Orlando si è tolto la vita domenica scorsa, intorno alle 14.30, gettandosi sotto un treno, fra le stazioni ferroviarie di Torino Lingotto e Moncalieri. Una decisione maturata, a quanto pare, in seguito agli insulti e agli sberleffi ricevuti perché omosessuale. Un odio che non si è fermato neppure dopo la morte: "Morte ai gay", qualcuno ha scritto sulla sua pagina Instagram. La procura di Torino ha aperto una inchiesta su questa nuova pagina di omofobia. Secondo quanto è stato ricostruito in questi primi passi dell'inchiesta, anche sulla base delle testimonianze dei familiari, Orlando - che frequentava un istituto per diventare barman o cameriere - aveva pranzato con il papà e il fratello. Poi è uscito di casa, salutando i familiari. "Ci vediamo fra poco" ha detto. Niente che potesse far presagire la tragedia in agguato. Ha raggiunto la linea ferroviaria, ha scavalcato il muretto e qui si è gettato sotto un convoglio in arrivo.

Le paure di Orlando

"Mi aveva confessato - racconta il fratello di Orlando Merenda - di aver paura di alcune persone. Non mi ha spiegato chi fossero, non ha fatto nomi. Era preoccupato. Diceva che mettevano in dubbio la sua omosessualità". E un'amica: "Si era chiuso in se stesso". Altri amici, alcuni dei quali sono stati sentiti dagli agenti della polizia ferroviaria che indagano sul caso, dicono: "Lo prendevano in giro perché era omosessuale". "Sarai il mio angelo - scrive la madre sui social - sono convinta che tu sia per sempre mio.

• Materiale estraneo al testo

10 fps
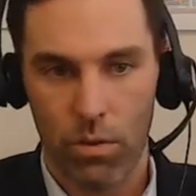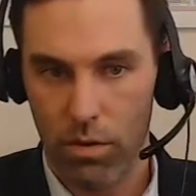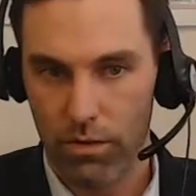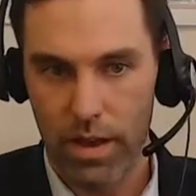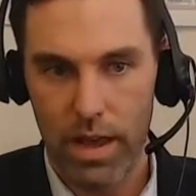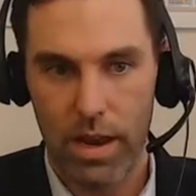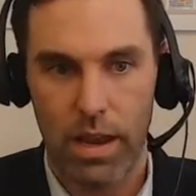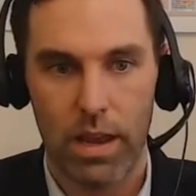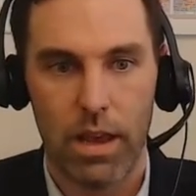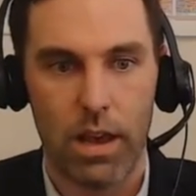We've had
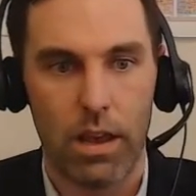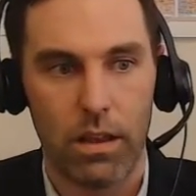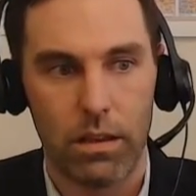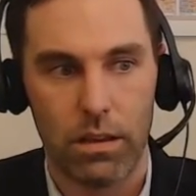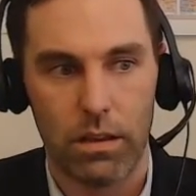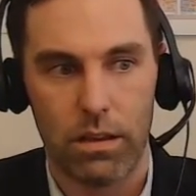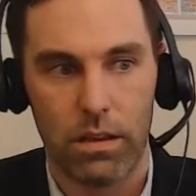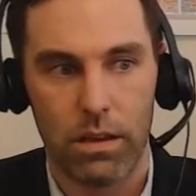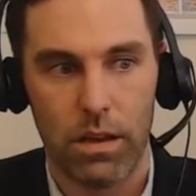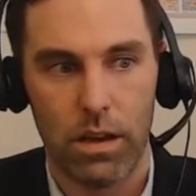a
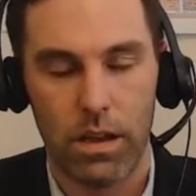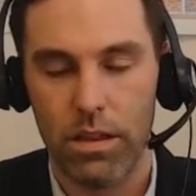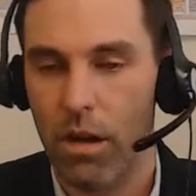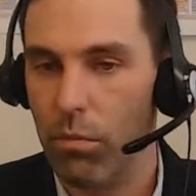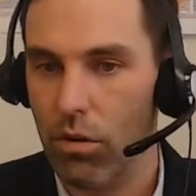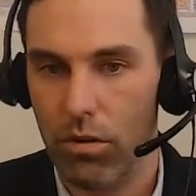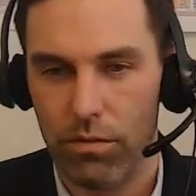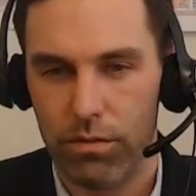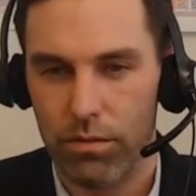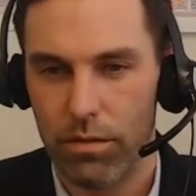number
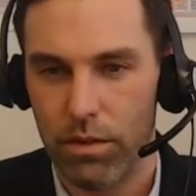of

Motivo per resistere e che sia verità e giustizia. Sei morto da martire. Ma nessuno meritava la tua vita". E aggiunge: "Non ho pensato mai a un gesto estremo, non di tua volontà. Chi mi ha tolto la mia gioia si pentira' amaramente. Sei stato ingannato, plagiato, deriso, umiliato... il tuo carattere così fragile... non sapevi dire di no. Sei stato l'amico di tutti. Troveremo giustizia".

Il fascicolo della procura di Torino al momento è contro ignoti. L'obiettivo è accertare se dietro al gesto estremo ci sono motivi legati agli insulti che il giovane avrebbe ricevuto in quanto gay. L'ipotesi di reato è istigazione al suicidio. Gli investigatori hanno acquisito i messaggi sul suo profilo Instagram precedenti alla tragedia. 

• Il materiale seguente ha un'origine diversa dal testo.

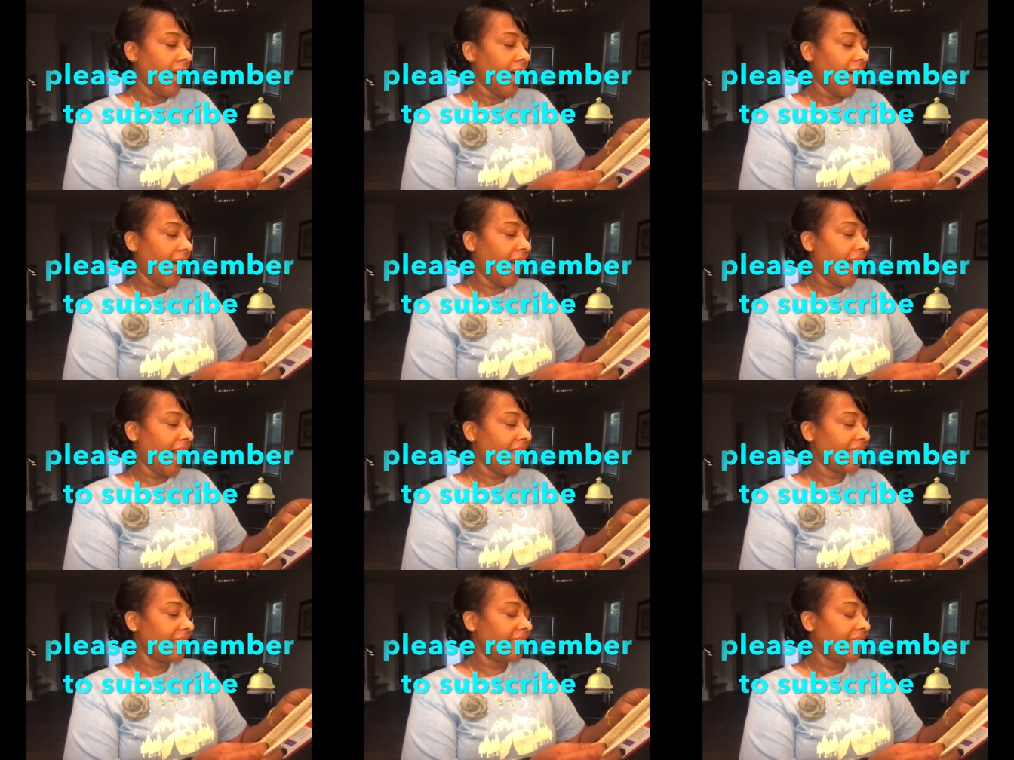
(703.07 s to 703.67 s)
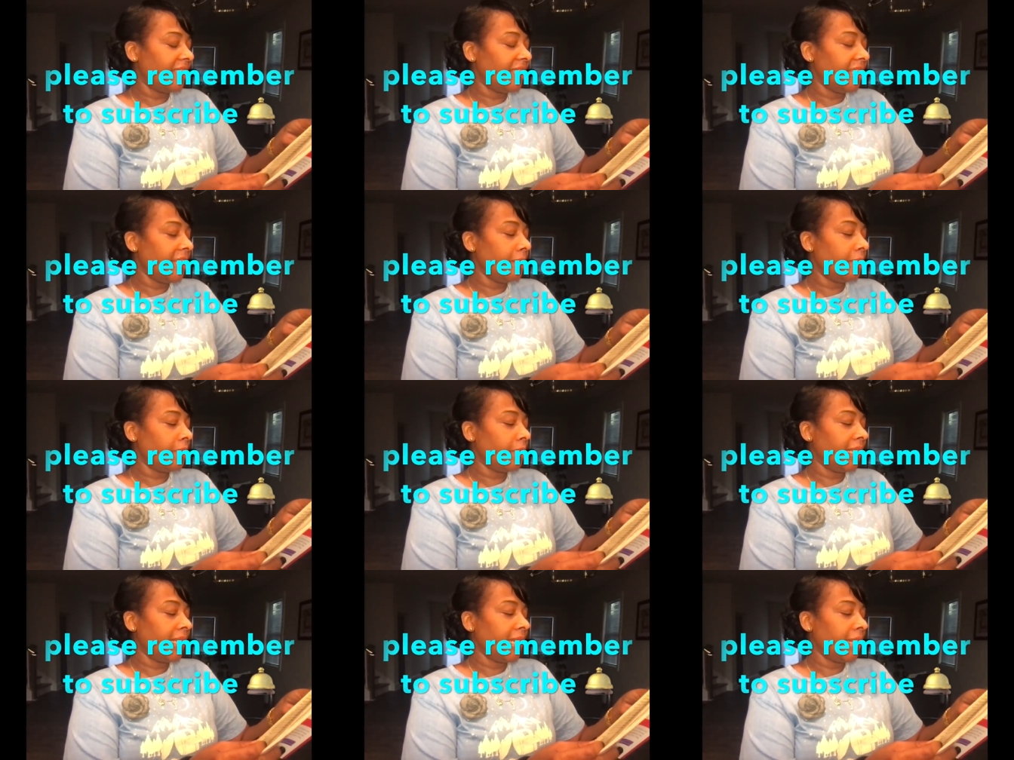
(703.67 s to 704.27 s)
I
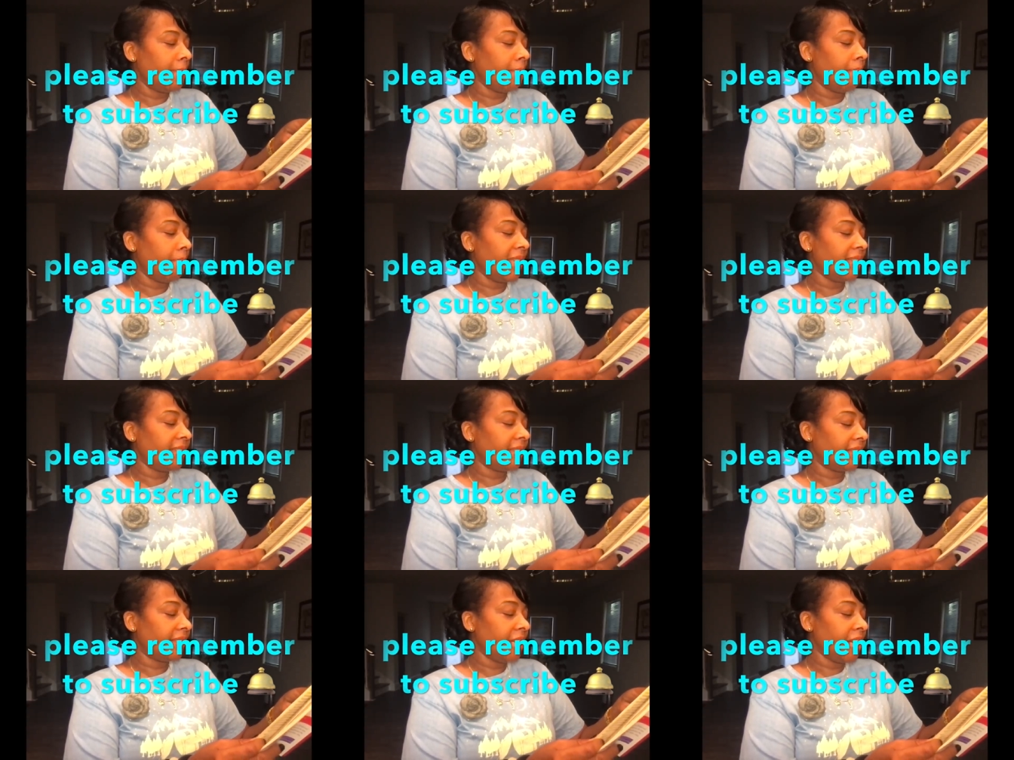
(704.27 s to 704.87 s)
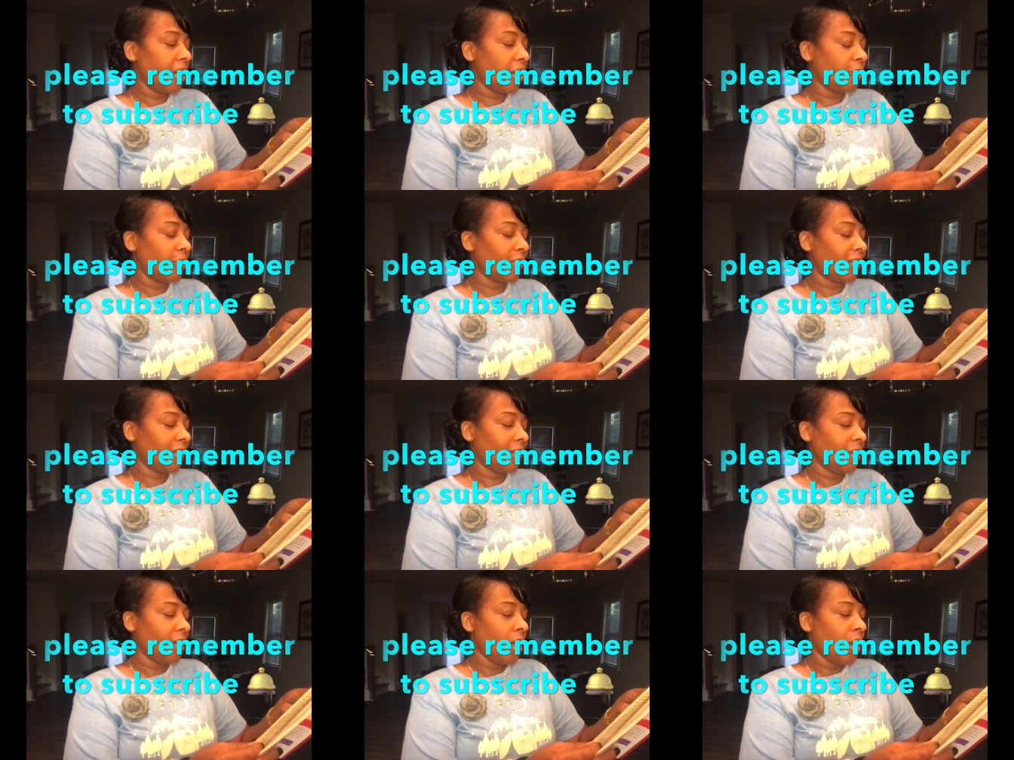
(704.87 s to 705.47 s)
deliberately missed a note.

Intanto sono in molti a dedicare al ragazzo un pensiero proprio sul social network. "Eri così bello. Perché?", "Riposa in pace bellissimo angelo", "Una settimana senza di te, buon viaggio piccolo" sono soltanto alcuni dei post che compaiono sulla sua pagina Instagram. "Mi mancherai tantissimo", "Non ci posso ancora credere", "Non ci sono parole" e così via. Ma tra un cuoricino, le lacrime e una preghiera c'è anche chi trova il tempo per augurare "la morte ai gay". Il sospetto è che Orlando, che sui social si definiva "principesso", non abbia sopportato sguardi di troppo e battute che non l'hanno risparmiato neppure dopo la morte.

Le reazioni

Sulla vicenda è intervenuto anche Fabrizio Marrazzo, portavoce nazionale del Partito Gay per i diritti LGBT+, Solidale, Ambientalista e Liberale. "Diamo la nostra solidarietà alla famiglia di Orlando Merenda, suicidatosi a 18 anni, gettandosi contro un treno perché vittima di omofobia - ha detto Marrazzo - i bulli che lo hanno discriminati sono di fatto colpevoli della sua morte e ne dovranno rispondere nelle aule di tribunale, invitiamo la magistratura a fare piena chiarezza sui fatti".

Quanto accade in questi giorni, prosegue Marrazzo, "da parte di giovanissimi che anche ieri hanno agredito un ragazzo di 12 anni che andava al Pride Milano e due giorni fa aggredito un giovane adolescente in via Po a Torino, è molto preoccupante. C'è bisogno di formazione in tutte le scuole e purtroppo l'articolo 7 del Ddl Zan blocca di fatto la formazione contro l'omobitransfobia rafforzando cosi i bulli che tormentano i nostri studenti".